---------- Dataset content ----------
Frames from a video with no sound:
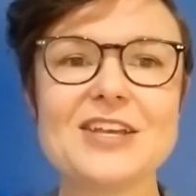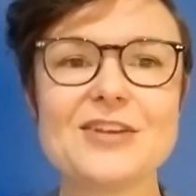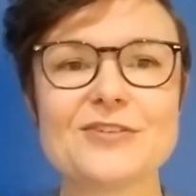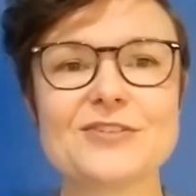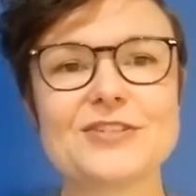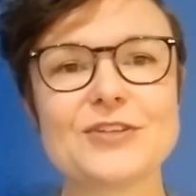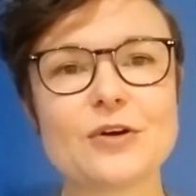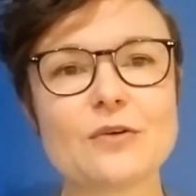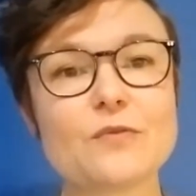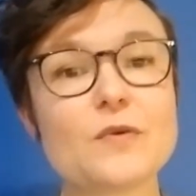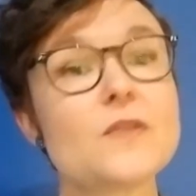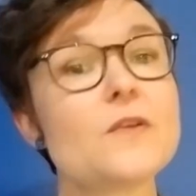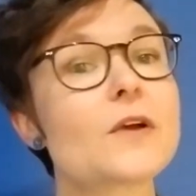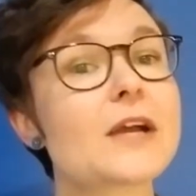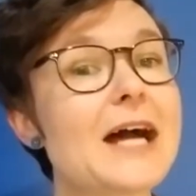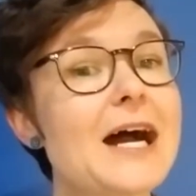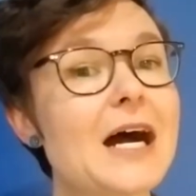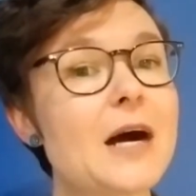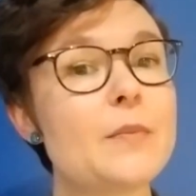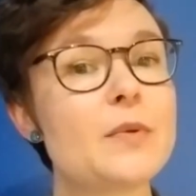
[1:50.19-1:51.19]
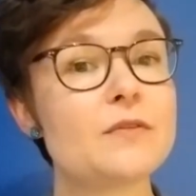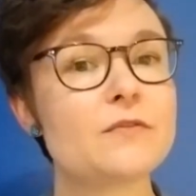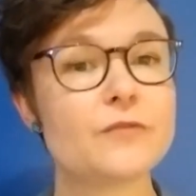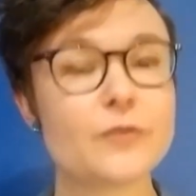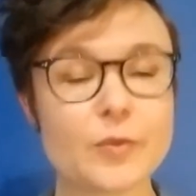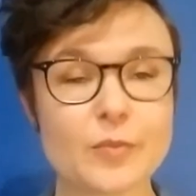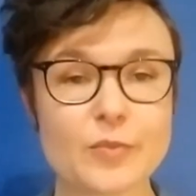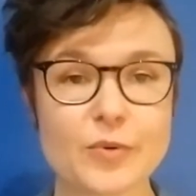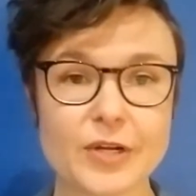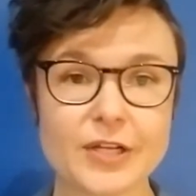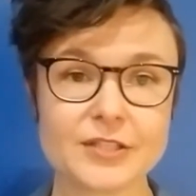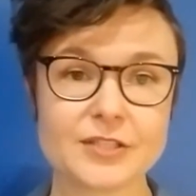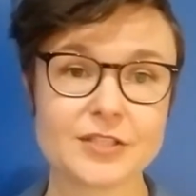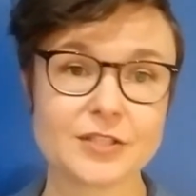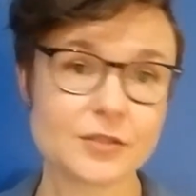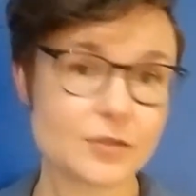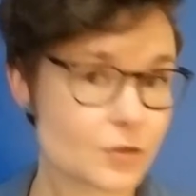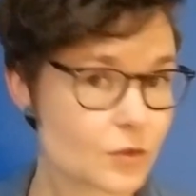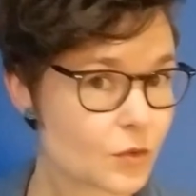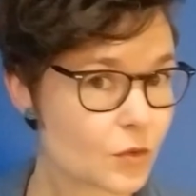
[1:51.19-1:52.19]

yourself with your carbon footprint,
----------
Without any pictures, transcribe the listing above exactly as written.

Frames from a video with no sound:
[1:50.19-1:51.19]
[1:51.19-1:52.19]

yourself with your carbon footprint,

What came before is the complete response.